Rendre son langage efficace ?

Il est étonnant de constater que beaucoup de négociateurs emploient la forme négative ou interronégative pour exprimer leurs idées ou pour avancer un argument.

Cette habitude vient souvent d’un manque de confiance, d’une éducation judéo-chrétienne et/ou d’une peur à affirmer ce que nous disons. Or l’efficacité implique une formulation plus directe!

Exemple : Vous ne pensez pas que ce bien peut vous convenir? Peut se remplacer par : « Ce bien pourrait-il vous convenir » ou « je pense que ce bien correspond à vos attentes ! »

– Ce n’est pas loin /vs : c’est tout proche !

Je ne sais pas, mais il me semble… si vous ne savez pas taisez vous! Or, vous seriez tout aussi efficace en suggérant :  » il me semble que… »

Je suppose pas de rez de chaussée? Pourquoi avancer un tel argument si le client n’apprécie pas de vivre en étage élevé ou s’il à des difficultés à se déplacer? Il sentira comme une dégradation le fait d’avoir envie de vivre dans les étages bas d’un immeuble!

– C’est un petit 2 pièces de 40 m²… Pourquoi petit? C’est un 2 pièces … est beaucoup plus séduisant et valorisant pour celui qui pourra se l’offrir!

– Moi personnellement je n’aime pas trop leur cuisine… Et si votre contact la trouve jolie, vous allez gérer comment ensuite?

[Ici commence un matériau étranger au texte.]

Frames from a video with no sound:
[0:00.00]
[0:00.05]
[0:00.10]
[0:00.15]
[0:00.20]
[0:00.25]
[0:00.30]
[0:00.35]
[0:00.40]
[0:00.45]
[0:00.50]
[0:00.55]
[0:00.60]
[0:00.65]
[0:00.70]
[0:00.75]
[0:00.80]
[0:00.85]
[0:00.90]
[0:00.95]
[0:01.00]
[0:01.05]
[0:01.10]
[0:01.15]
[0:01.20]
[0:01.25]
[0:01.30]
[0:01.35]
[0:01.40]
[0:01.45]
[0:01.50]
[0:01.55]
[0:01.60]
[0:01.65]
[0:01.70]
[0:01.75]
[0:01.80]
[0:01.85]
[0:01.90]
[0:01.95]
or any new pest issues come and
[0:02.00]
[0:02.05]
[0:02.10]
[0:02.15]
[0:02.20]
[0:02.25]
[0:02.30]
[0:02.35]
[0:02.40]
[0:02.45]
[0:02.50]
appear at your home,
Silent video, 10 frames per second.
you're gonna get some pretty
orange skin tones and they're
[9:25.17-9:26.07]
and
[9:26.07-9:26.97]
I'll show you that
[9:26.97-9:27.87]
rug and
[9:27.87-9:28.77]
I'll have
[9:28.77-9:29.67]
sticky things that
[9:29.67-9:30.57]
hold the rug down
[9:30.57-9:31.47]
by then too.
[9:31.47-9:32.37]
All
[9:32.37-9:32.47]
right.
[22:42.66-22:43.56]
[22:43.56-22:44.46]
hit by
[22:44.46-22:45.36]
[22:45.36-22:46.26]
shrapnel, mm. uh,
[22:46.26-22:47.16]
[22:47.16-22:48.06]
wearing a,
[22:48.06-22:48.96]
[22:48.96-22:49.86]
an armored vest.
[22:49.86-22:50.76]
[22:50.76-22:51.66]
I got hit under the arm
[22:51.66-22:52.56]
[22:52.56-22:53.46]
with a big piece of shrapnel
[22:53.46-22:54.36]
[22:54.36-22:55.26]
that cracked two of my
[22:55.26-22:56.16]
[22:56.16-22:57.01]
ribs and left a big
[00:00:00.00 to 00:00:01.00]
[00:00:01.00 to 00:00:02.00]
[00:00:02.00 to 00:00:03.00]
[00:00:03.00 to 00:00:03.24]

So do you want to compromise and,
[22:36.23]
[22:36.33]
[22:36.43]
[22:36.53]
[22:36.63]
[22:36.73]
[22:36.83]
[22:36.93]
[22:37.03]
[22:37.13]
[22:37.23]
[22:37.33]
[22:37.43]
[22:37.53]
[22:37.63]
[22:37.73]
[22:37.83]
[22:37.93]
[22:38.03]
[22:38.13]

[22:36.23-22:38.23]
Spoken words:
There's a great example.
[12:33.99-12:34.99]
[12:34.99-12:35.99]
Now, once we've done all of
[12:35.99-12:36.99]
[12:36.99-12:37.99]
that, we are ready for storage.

– Vous savez tout est négociable, de tout façon il est trop cher je vous l’accorde, visitez le et faisons une grosse négociation… Attention que ce ne soit pas votre mandant ou l’un de ses amis qui vous appelle ! En plus, ça veut dire que vous estimations ne sont pas valables? Vous risquez de perdre toute crédibilité, surtout si par la suite votre acheteur a un bien à vendre !!!

On pourrait en citer ainsi de multitudes d’exemples. C’est au conseiller de se positionner en situation d’audit et d’évaluation des attentes de son client, pour mettre en corrélation demande et proposition. En aucun cas, tant qu’il n’est pas solliciter son avis n’est à ajouter à une présentation.

La base de l’intermédiation est de guider ses clients dans un choix, un engagement afin qu’ils prennent plus sereinement une décision. Par conséquent, vous devez rendre les choses simples, ne pas alourdir vos arguments par des parasites verbaux. Soyez clair dans vos propos pour ne pas polluer vos interlocuteurs.

Les principes de base de l’accompagnement d’un client dans son projet son les suivants :

  1. Ne pas se mettre en mode conditionnel, mais en mode action. Donc ne pas suggérer si jamais éventuellement sans vouloir insister… mais comment ? REMPLACEZ LE PAR : Comment souhaitez vous commercialiser votre bien, au prix fort ou au prix du marché pour le vendre rapidement afin d’ éviter de devoir le brader dans les semaines à venir?  Comment souhaitez vous financer ce bien? Comment voyez vous la disposition des pièces? …
  2. Proposer un choix (mode alternatif) : Etes vous disponible ce soir 17h ou demain matin à votre convenance ?
  3. Toujours fixer le prochain rendez-vous pour ne pas donner une impression d’abandon de son contact.
  4. Rendre compte régulièrement de sa mission, article 1993 du code Civil (en plus c’est la Loi qui nous l’impose!)
  5. Conforter son client dans son choix
  6. L’accompagner jusqu’au bout de la réitération des actes.